1

В детстве Федор ездил однажды с отцом на Черное море и там во время шторма играл с местными мальчишками в борьбу с волной. Брали в руки по тяжелому камню и, стоя на колючем галечнике пляжа, пытались удержаться на ногах в пене и в грохоте набегающего на берег зеленовато-прозрачного вала.

Сейчас, чтобы устоять перед обстоятельствами жизни, готовыми вот-вот окончательно обрушиться на него и свалить с ног, тоже нужно было взять в руки тяжелый камень... И таким камнем стала для него работа.

Старый фрезерный станок — ему подкатило уже четверть века, — побывавший под многими хозяевами, делал у Федора то, что не делал, верно, никогда... Каждый рабочий день, несмотря на косые взгляды некоторых товарищей по цеху, Федор в полтора-два раза перевыполнял норму.

После смены он обычно оставался со старым сутулым ремонтником Григорием Ивановичем, одиноким человеком, с глубоко запавшими и выцветшими глазами на темном, в тяжелых морщинах лице, и отлаживал с ним станок для нового дня.

Григорий Иванович не торопился возвращаться в свою комнату. Его подселили в квартиру к молодой семье, и ему было неловко и обидно каждый вечер становиться им помехой и завидовать чужому счастью.

Как всегда в разгар весны, пошли отпуска. Вторая смена не набиралась, и Федор с Григорием Ивановичем работали в почти безлюдном, слабо освещенном цехе молча. Но между ними существовали те особые понимание и любовь к общему делу — к промасленным железкам, — дающие душе успокоение.

Занимаясь неспешным ремонтом станка, Федор вспоминал, как мальчишкой бегал в совхозную кузню смотреть и помогать, о чем ни попросят; как уютно там было зимой — горн, меха, запах окалины, лилово и ало раскаленные заготовки, меняющие под ловкими ударами молота и пристуками молотка свою прежнюю неопределенную форму на что-то дельное. И грустно становилось при мысли, что люди все дальше уходят от радости такого труда, забывают ее, вместе с ней теряя в душе еще какую-то связь прошлого с будущим.

И Григорий Иванович думал близко к этому.

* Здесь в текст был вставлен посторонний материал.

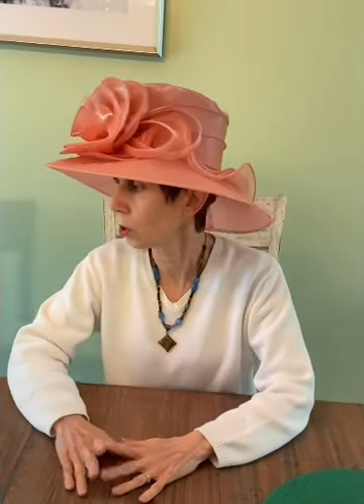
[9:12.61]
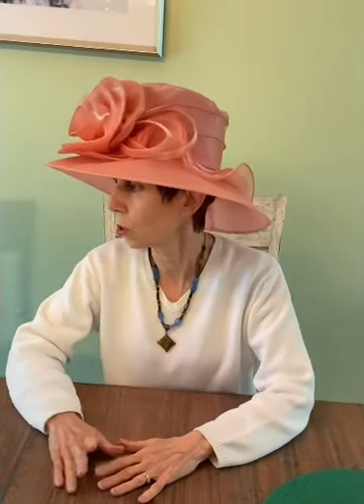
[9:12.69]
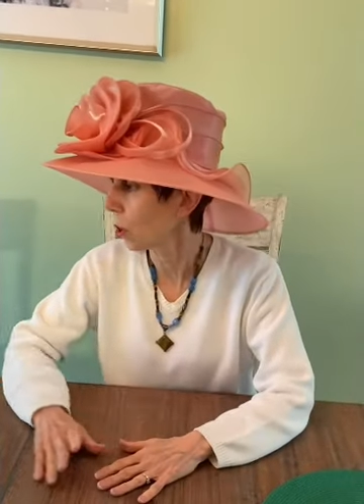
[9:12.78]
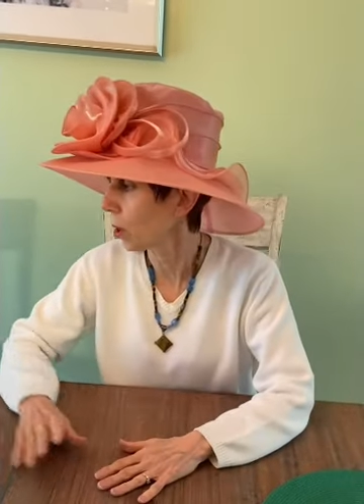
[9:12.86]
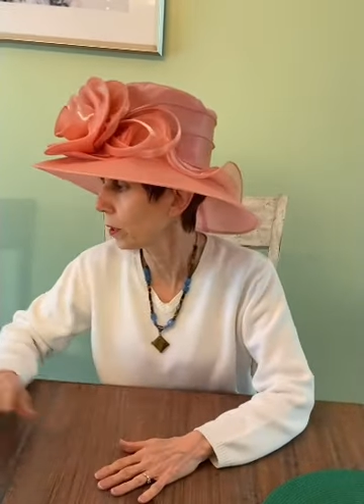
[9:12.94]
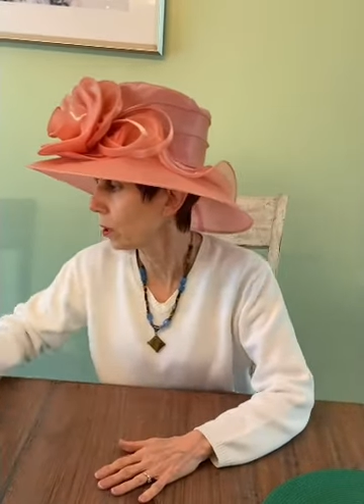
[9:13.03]

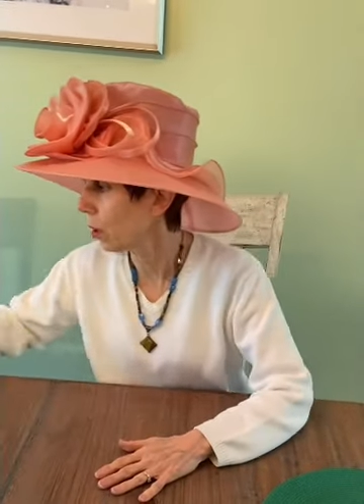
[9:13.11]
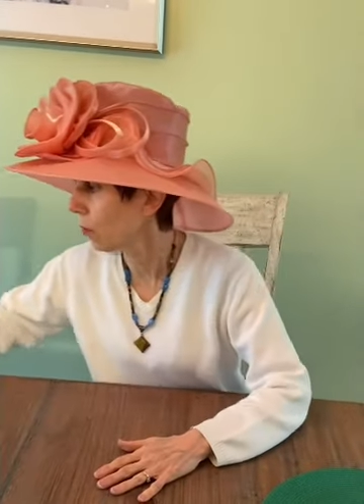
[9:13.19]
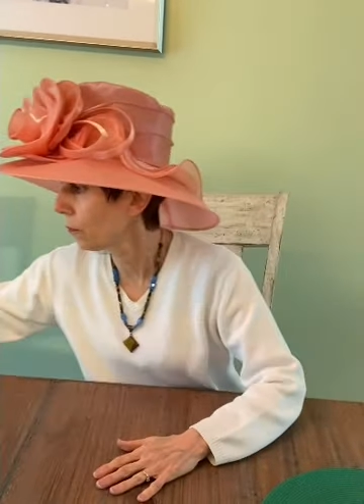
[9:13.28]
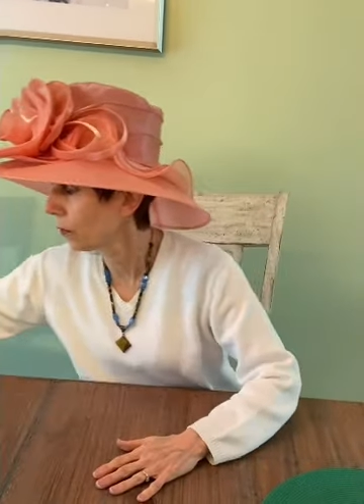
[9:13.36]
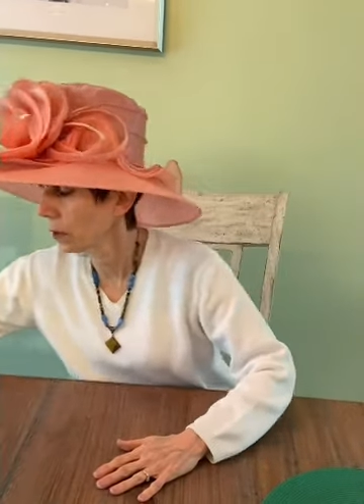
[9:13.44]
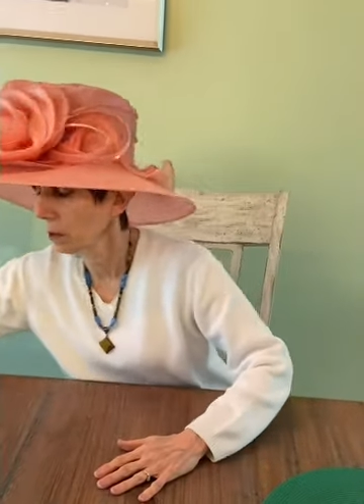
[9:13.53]
gone
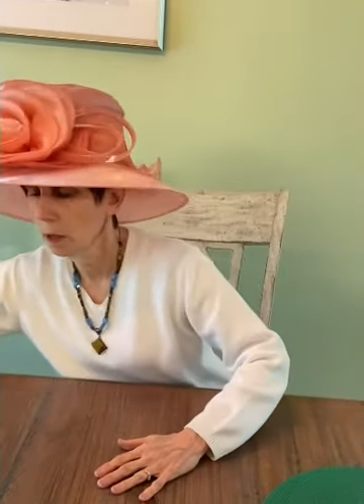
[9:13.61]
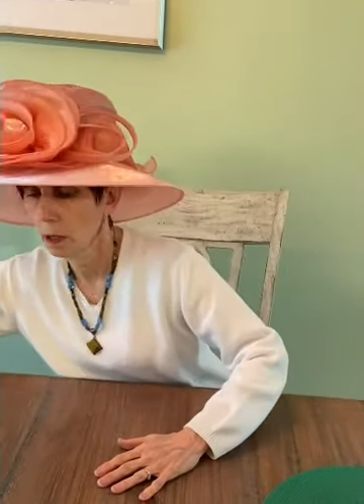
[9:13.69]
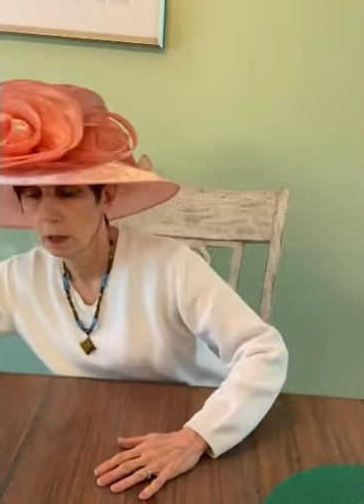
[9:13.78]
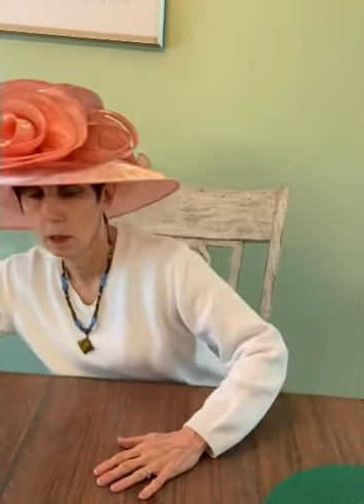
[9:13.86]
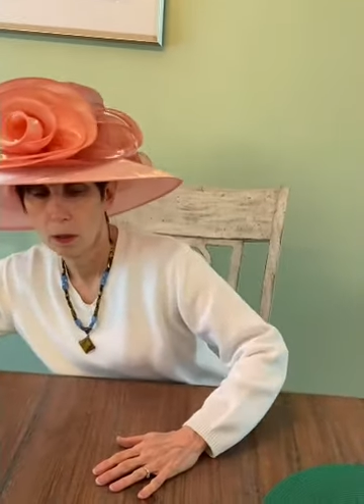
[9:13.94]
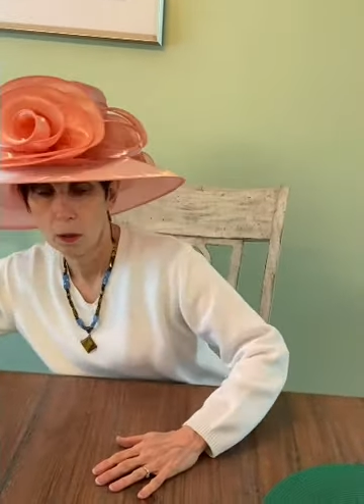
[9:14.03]
over
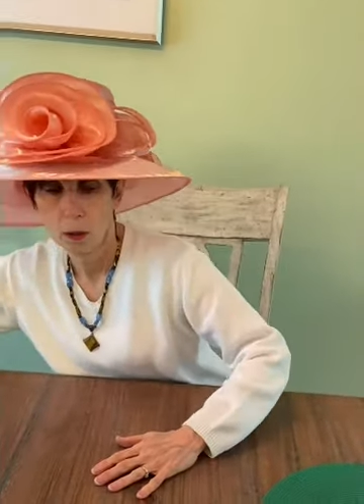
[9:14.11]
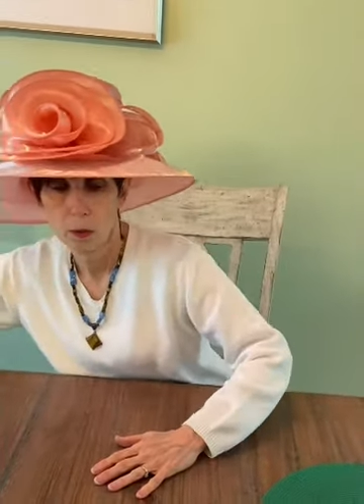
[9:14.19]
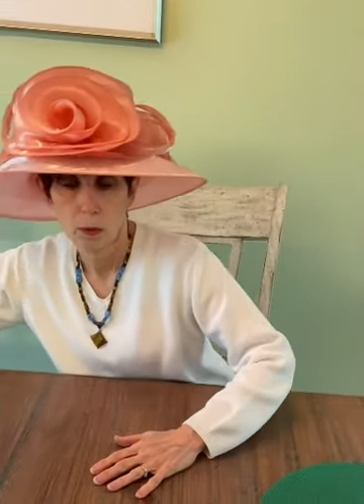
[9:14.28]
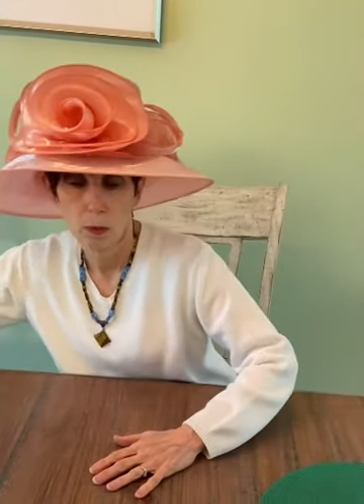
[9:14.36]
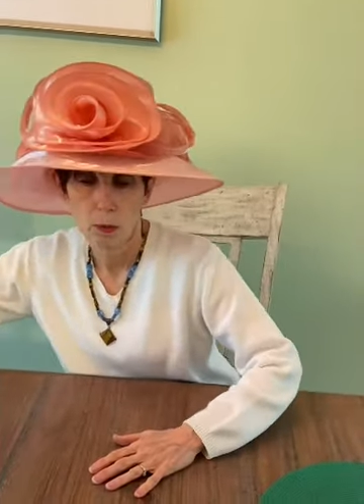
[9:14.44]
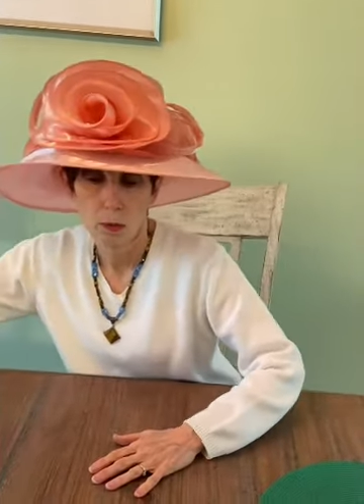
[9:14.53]

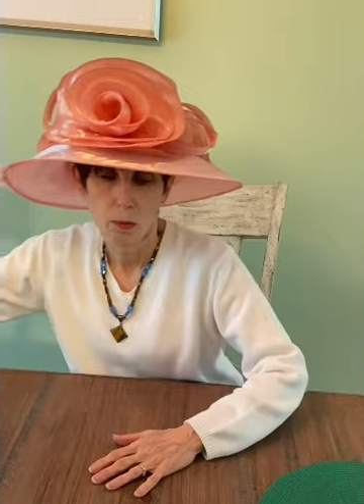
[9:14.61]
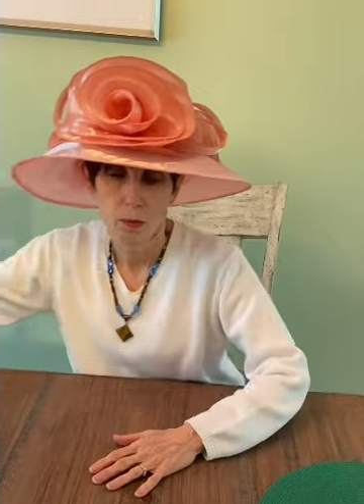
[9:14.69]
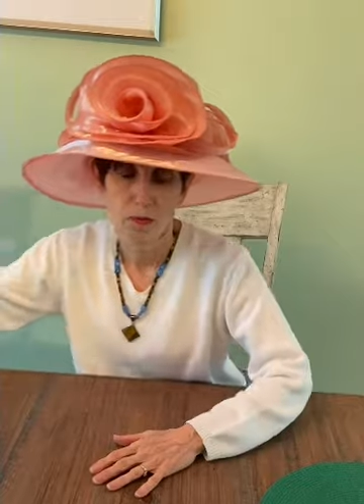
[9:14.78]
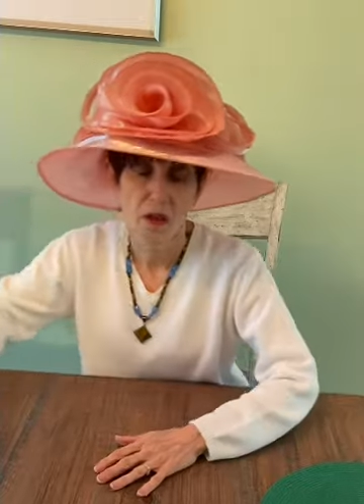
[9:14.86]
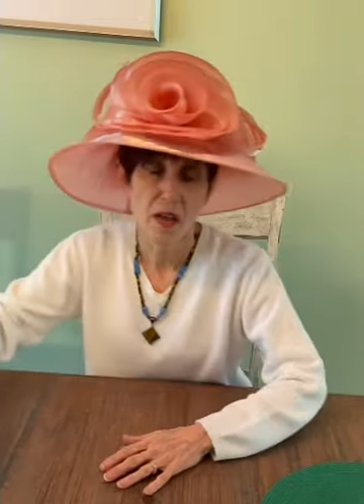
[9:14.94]
the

«Ты молодец,— хвалил он иногда Федора.— Так и надо: если душат расценками, отвечай количеством и качеством. И победишь! У нас ведь хозяина нет, вот беда. К примеру, над фондом заработной платы из-за копейки трясутся, а на заводской свалке — ты пойди посмотри, будто все там твое,— каждый год миллионы в землю трамбуют... Когда-нибудь шахты и карьеры по свалкам начнут строить, чтобы добро назад добывать... И для души человека одно спасение — работать в полную силу...»

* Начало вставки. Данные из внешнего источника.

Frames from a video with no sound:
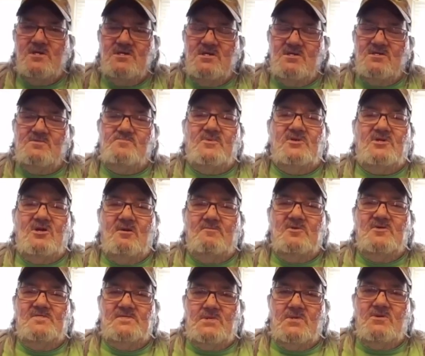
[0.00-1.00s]
is
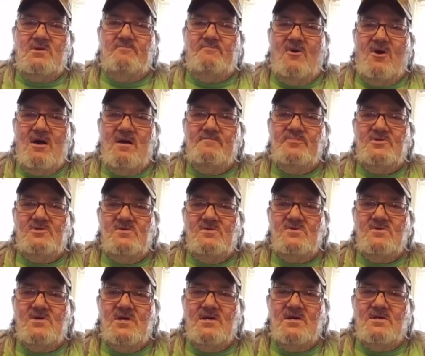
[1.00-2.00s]
becoming very
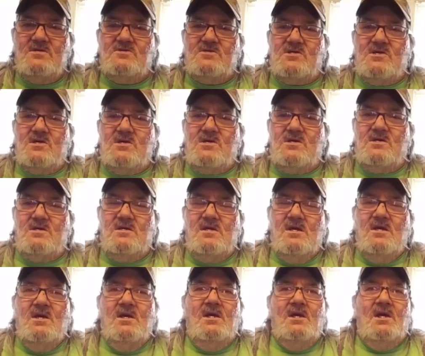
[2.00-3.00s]
popular as a
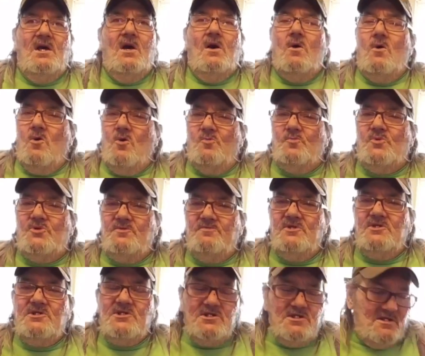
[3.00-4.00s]
home
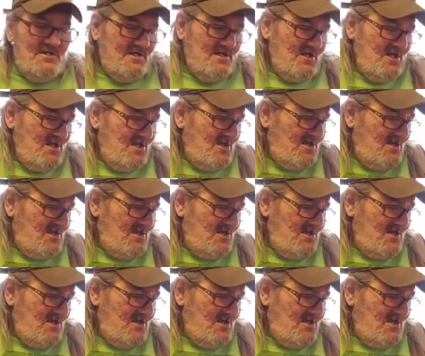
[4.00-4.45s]
remedy.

Домой, или, как он теперь называл про себя, «на квартиру», Федор старался приходить попозже и объяснял Алене и Елене Константиновне, что цеху дан особый заказ и много сверхурочной работы, на которой он очень устает. Спать он укладывался в большой комнате, под тем предлогом, что ему хочется почитать на ночь, а Алене надо высыпаться... Он видел, она обижается, и на короткое время пытался быть ласков с ней...

В тот страшный для него вечер Федор вернулся с твердым намерением сказать ей все и уйти в общежитие. Но Алена встретила его с такой неподдельной радостью, так целовала горячо, так преданно смотрела в глаза, что ни сказать ничего, ни спросить ее он не смог... И уснула она на его плече. Но, ощущая ее рядом, прислушиваясь к ее дыханию, он сквозь расслабляющую усталость утоленной страсти еще яснее понимал, что будет всегда подозревать в ней совершенно иного человека, и уж не стать ей для него прежней Аленой, и ему не быть тем сильным своим счастьем человеком, каким был он всего сутки назад. И все сложится у них в конце концов, как у всех, как было у его отца с матерью: лгали друг другу и детям, притворялись слепыми, пока не добрались до первой возможности расстаться...

И Алена чувствовала перемену в его отношении к себе, потому что однажды, провожая на работу, спросила у двери шепотом, с неловкой усмешкой и глядя в сторону: «Скажи честно... Не хочешь ребенка?»

Что мог он сказать ей?

Ее вопрос означал: она думала об этом и понимала его состояние, а раз думала и понимала, значит, было здесь что-то не так...

«Ты ответишь сейчас или когда будешь за дверью?» — спросила Алена.